Java IoT Authors: Pat Romanski, Liz McMillan, Elizabeth White, Yeshim Deniz, Zakia Bouachraoui

Related Topics: @DXWorldExpo, Java IoT, Apache

@DXWorldExpo: Blog Post

How to Get More ROI from Big Data By @NitinBandugula | @BigDataExpo [#BigData]

Expand your use case options with Apache Drill

How to Get More ROI from Big Data and Hadoop with Apache Drill

Many businesses have run a Hadoop Big Data system dedicated to a specific use case. Perhaps they are collecting call center records, analyzing sensor reports from the factory floor, or monitoring tweets to track customer experience in real-time.

Confining Big Data-driven projects to select initiatives initially made sense, as many of the initial Big Data analysis solutions were optimized for a limited set of use cases. But solution options have matured and expanded, as have the data sources businesses draw from. To get the best out of your Big Data investment now - and take full advantage of the famous "three Vs of Big Data": volume, variety, velocity - you'll want to begin planning your shift from the single use case stage to the multiple use scenario.

Expand Your Use Case Options with Apache Drill
Utilizing data-driven intelligence across the enterprise requires solutions that enable interactive, self-service ways of working with historical and near real-time data. Core Hadoop platform has already solved many of the fundamental (legacy) Big Data access and availability problems. With the addition of standalone query engine Apache Drill, data analysts finally have the freedom to follow their data queries easily across multiple data sources, on demand.
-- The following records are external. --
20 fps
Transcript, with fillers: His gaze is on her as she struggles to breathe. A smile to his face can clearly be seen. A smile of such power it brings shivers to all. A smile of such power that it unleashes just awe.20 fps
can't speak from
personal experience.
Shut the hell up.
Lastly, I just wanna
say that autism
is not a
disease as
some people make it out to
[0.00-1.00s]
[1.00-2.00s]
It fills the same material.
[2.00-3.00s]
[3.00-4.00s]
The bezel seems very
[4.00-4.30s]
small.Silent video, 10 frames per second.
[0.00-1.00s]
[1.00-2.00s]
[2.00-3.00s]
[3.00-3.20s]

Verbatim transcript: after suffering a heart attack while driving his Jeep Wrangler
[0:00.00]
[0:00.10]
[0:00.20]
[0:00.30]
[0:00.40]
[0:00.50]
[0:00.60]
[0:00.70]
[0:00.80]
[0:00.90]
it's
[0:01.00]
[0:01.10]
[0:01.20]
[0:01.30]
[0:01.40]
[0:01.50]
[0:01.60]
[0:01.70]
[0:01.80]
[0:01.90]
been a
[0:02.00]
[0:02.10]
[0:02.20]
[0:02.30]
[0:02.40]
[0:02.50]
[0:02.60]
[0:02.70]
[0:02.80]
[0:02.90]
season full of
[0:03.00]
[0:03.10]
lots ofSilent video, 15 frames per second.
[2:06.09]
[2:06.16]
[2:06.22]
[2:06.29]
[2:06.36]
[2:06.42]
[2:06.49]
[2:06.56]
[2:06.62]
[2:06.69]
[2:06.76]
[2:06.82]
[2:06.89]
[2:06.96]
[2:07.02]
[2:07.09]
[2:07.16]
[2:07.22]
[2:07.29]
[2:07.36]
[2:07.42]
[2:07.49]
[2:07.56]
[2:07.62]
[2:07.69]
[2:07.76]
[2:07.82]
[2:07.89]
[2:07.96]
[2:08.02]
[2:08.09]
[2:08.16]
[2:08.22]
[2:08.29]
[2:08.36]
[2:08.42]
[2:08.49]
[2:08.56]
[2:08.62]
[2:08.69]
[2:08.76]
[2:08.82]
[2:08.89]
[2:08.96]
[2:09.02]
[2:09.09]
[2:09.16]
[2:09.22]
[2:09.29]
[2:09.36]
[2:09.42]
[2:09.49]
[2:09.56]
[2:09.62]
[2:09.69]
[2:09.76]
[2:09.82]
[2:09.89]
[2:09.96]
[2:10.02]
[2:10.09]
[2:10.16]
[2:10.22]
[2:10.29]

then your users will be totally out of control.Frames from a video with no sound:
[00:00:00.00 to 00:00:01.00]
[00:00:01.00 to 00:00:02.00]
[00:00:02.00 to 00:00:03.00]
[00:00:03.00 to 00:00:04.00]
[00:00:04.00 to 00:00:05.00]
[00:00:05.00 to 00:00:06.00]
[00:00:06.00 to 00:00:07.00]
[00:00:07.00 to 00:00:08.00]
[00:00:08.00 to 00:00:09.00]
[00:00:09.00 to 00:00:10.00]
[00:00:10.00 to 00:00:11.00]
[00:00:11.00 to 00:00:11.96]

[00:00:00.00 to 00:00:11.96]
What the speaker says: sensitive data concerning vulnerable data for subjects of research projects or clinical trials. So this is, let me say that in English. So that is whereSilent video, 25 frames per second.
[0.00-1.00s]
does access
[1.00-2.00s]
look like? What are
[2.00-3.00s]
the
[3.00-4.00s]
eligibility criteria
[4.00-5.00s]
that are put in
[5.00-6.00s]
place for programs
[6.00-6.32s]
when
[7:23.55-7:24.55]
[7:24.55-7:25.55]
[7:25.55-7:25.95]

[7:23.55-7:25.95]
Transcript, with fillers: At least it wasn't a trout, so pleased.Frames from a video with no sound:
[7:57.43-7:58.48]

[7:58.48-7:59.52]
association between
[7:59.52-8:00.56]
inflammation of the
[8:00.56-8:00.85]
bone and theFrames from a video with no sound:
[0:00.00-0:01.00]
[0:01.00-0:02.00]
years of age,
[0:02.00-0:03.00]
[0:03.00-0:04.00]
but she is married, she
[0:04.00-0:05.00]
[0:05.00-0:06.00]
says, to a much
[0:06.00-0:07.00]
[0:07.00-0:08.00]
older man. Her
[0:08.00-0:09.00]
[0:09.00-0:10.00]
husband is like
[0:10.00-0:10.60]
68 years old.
Apache Drill was designed to support a wide range of SQL use cases on Big Data. Drill is particularly well-suited for use in situations that require low latency performance, including interactive query environments (OLAP, self‐service BI, data visualization) and investigative analytics (data science/exploration), and Day Zero analytics on near real-time data. It enables efficient analytics operations across a range of data sources and formats including JSON, Parquet and HBase tables.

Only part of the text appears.